Despite numerous daytime, sober interventions, the band realized things weren’t going to change. Sanders eventually volunteered to write Hinds a letter explaining they needed to make a lineup change. Mid-meeting, Hinds stood up and walked out. It was the last time his bandmates ever saw him alive.
The band expected the split to be a temporary wake-up call. “I knew there would be that time… that turnaround, just like a thousand times before, where we meet, we hug, we apologize, and say I love you,” Sanders said. “But I was fucking wrong.”
The 2007 Brain Injury and the Birth of Crack the Skye
The documentary also sheds light on a terrifying, pivotal moment in Mastodon’s history: Hinds’ infamous 2007 head injury following the MTV Video Music Awards.
While internet rumors long falsely linked the altercation to System of a Down’s Shavo Odadjian, Dailor clarified that an intoxicated Hinds simply “pissed off the wrong person” at a casino, resulting in a devastating punch and a severe fall.
“It was really, really, really scary, and we thought we might lose him then,” Dailor recalled.
“Yeah, we thought the band was over,” added Kelliher. “He’s crossed the line; he’s gone too far.
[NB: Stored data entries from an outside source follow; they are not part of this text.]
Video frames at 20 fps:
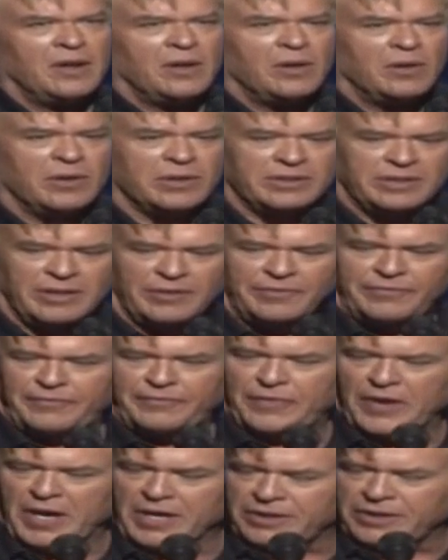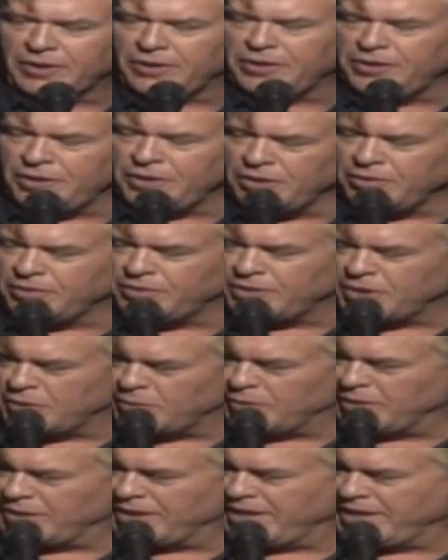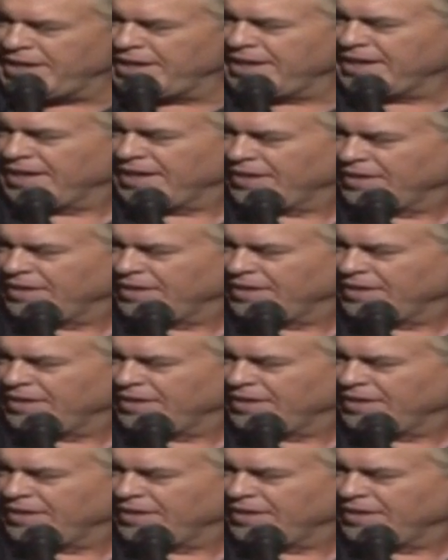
What the fuck are you doing here?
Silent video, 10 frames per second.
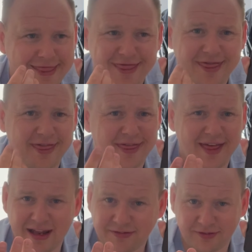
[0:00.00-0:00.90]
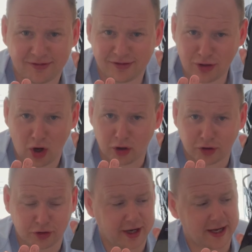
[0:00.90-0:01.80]
That's not
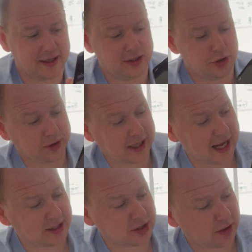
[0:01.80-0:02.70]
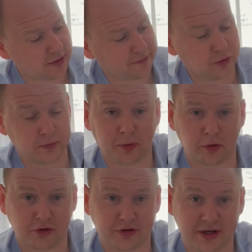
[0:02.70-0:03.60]
great. You can turn the phone
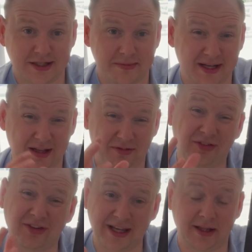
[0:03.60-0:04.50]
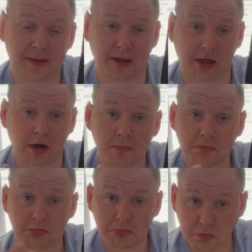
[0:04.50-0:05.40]
portrait to make it slightly bigger,
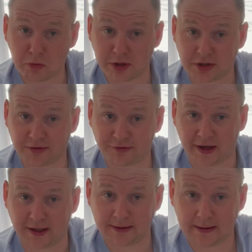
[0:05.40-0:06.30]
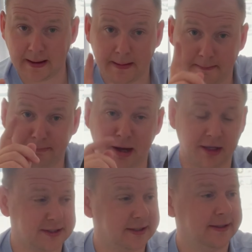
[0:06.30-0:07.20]
which is fine,
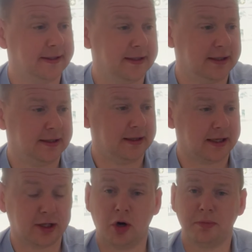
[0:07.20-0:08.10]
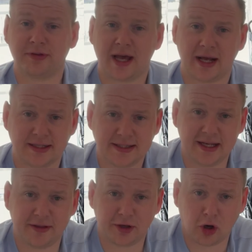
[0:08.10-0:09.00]
but I can almost guarantee
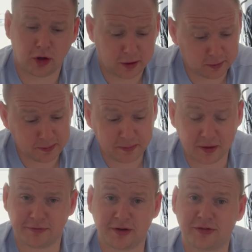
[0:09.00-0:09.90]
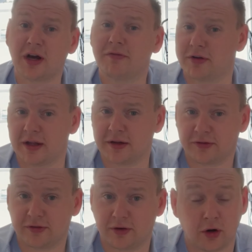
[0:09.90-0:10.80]
that not a lot of people have discovered
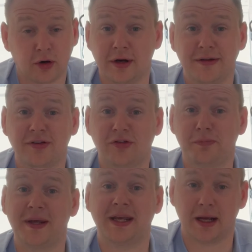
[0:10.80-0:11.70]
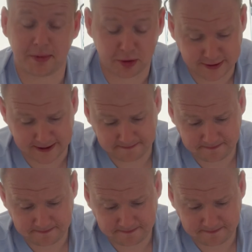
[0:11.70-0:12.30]
this or are even speaking about it.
He was really fucked up for a long time.”
![Mastodon - Oblivion [Official Visualizer]](https://i.ytimg.com/vi/Qpu5QMa9xCQ/maxresdefault.jpg)
Fearing the brain damage was irreversible, the band was stunned when Hinds’ recovery sparked an unprecedented wave of musical genius. Confined to playing acoustic guitar during his rehabilitation, Hinds channeled his experience into a flurry of new compositions.
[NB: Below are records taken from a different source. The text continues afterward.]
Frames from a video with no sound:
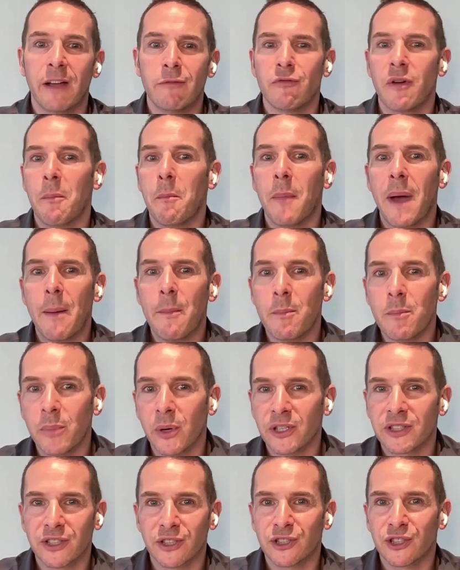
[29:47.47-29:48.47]
remember
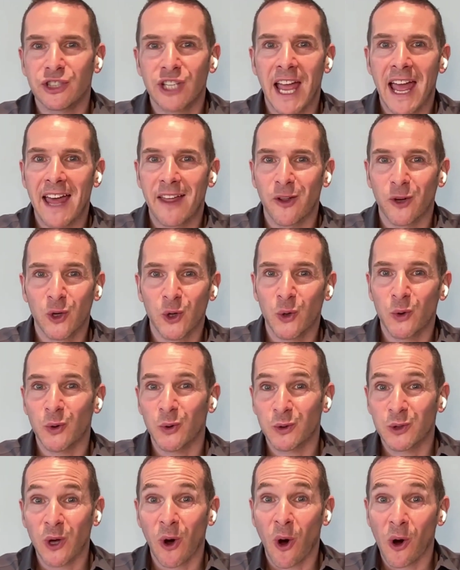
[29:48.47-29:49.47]
to share the Google
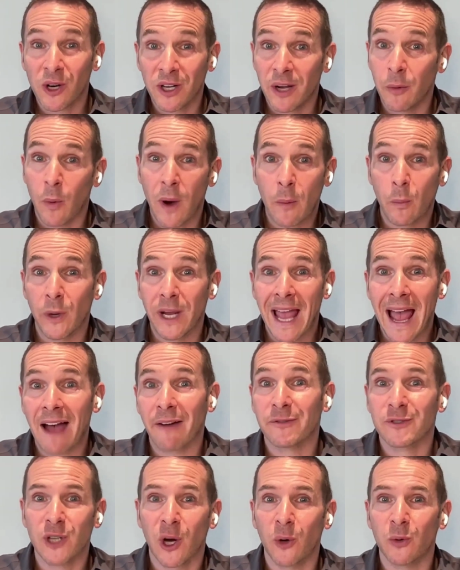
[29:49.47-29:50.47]
Doc when we have
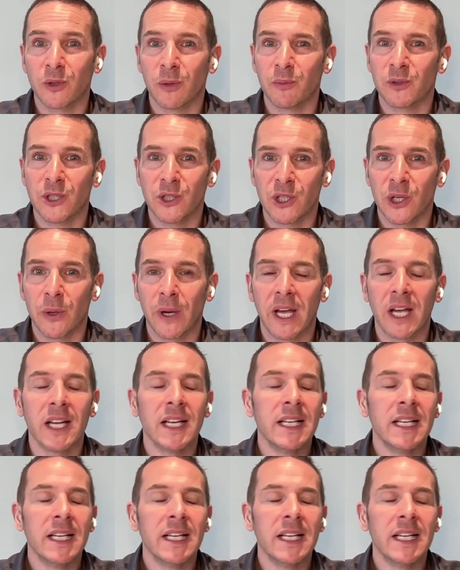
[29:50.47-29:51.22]
told them to do it?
“Every riff and song and composition that he brought in at that time, I was in absolute awe of it,” Sanders reflected. “It was next-level Brent; it was peak Brent… It led to this magical, spiritual-like moment that became Crack the Skye.”
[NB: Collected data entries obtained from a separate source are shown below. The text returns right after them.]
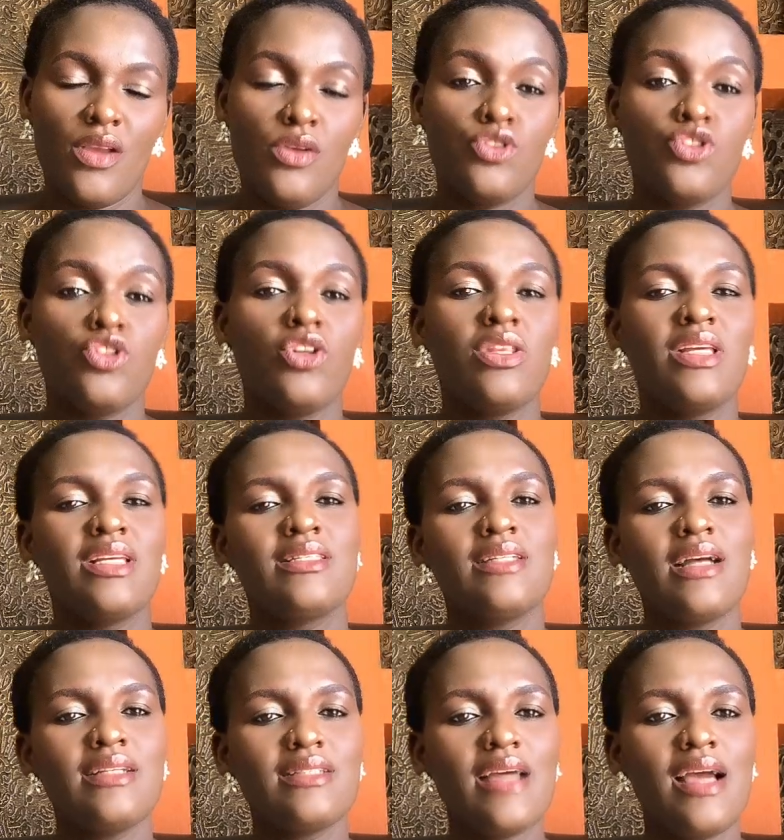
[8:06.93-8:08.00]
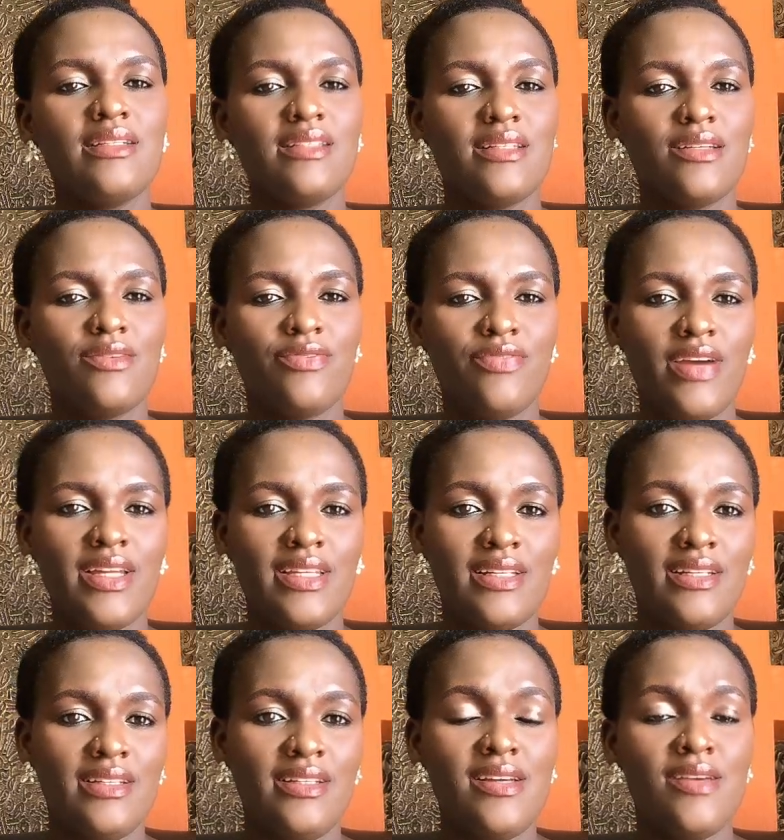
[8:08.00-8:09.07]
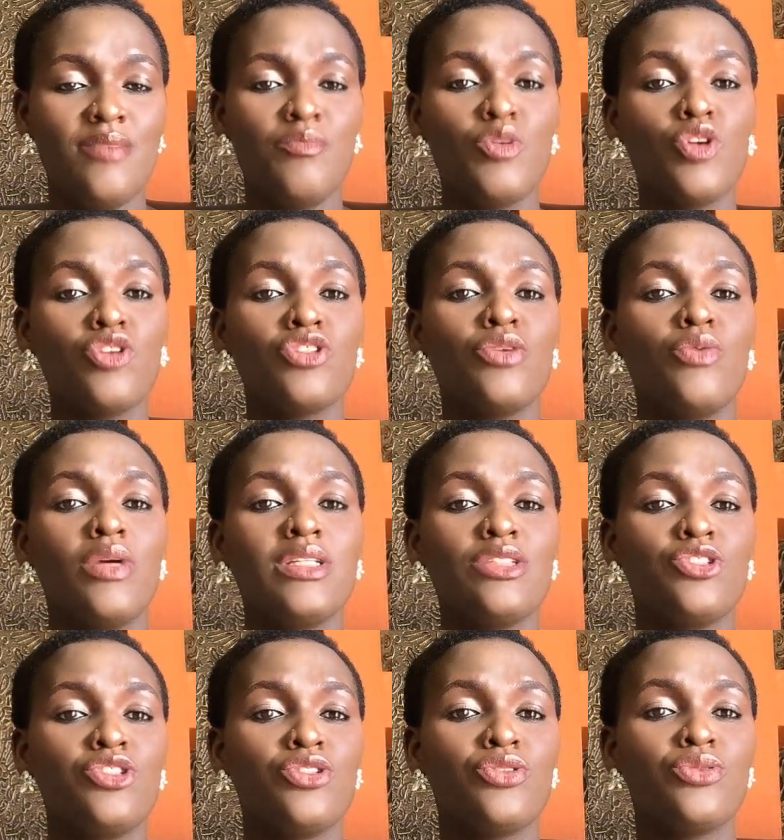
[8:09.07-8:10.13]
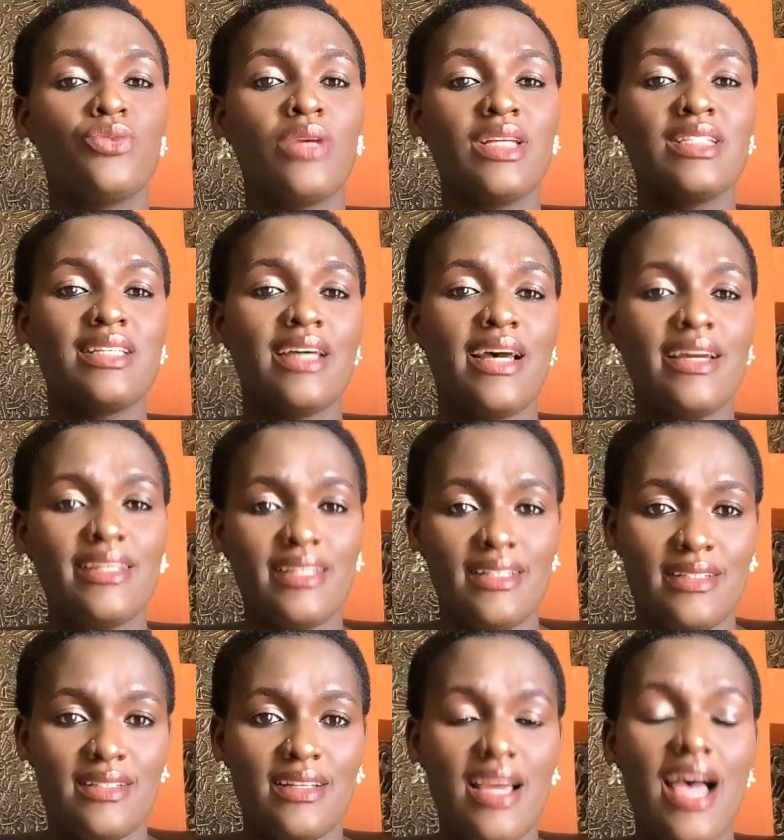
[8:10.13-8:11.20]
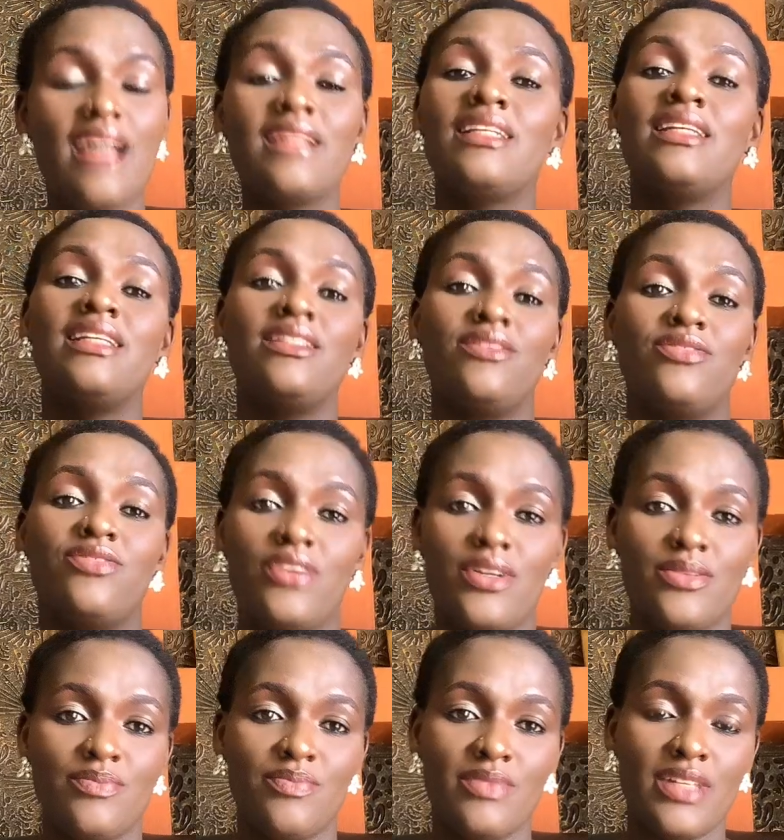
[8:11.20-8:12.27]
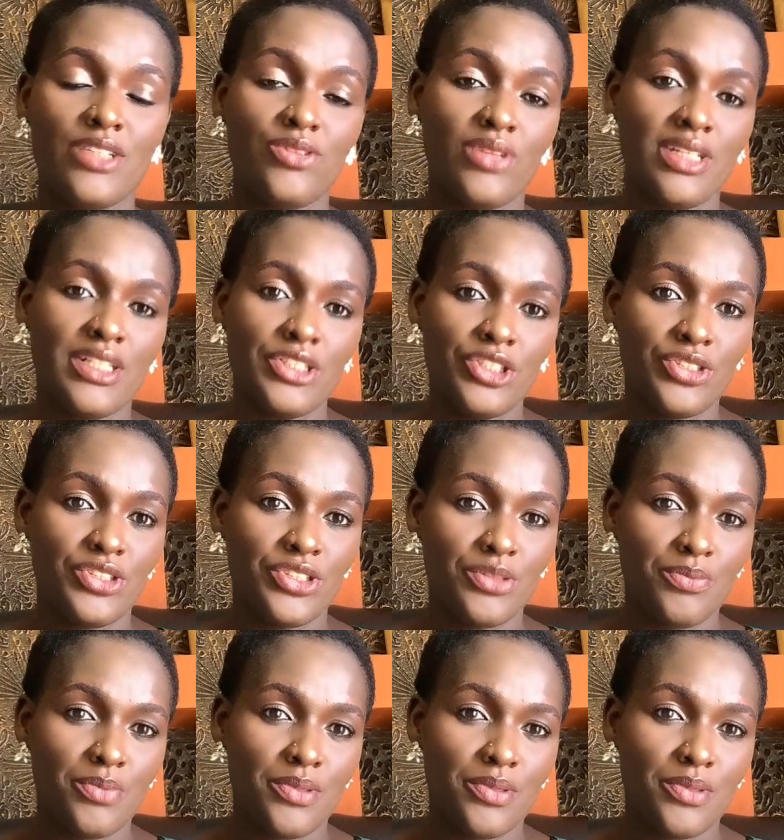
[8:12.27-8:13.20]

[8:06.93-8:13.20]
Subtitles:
So they start acting funny because they want you to get tired and leave that relationship.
A New Era: “Your Ghost Again” and Fall Tour
As Mastodon navigates their immense grief, they are also looking toward the future. The band recently dropped “Your Ghost Again,” their very first track recorded without Hinds.
The single features new guitarist Nick Johnston and serves as a preview for their highly anticipated upcoming studio album, slated for release later this year. Mastodon will officially debut the new lineup live when The Poisonous Weapons Tour kicks off on September 16 in Orlando, Florida.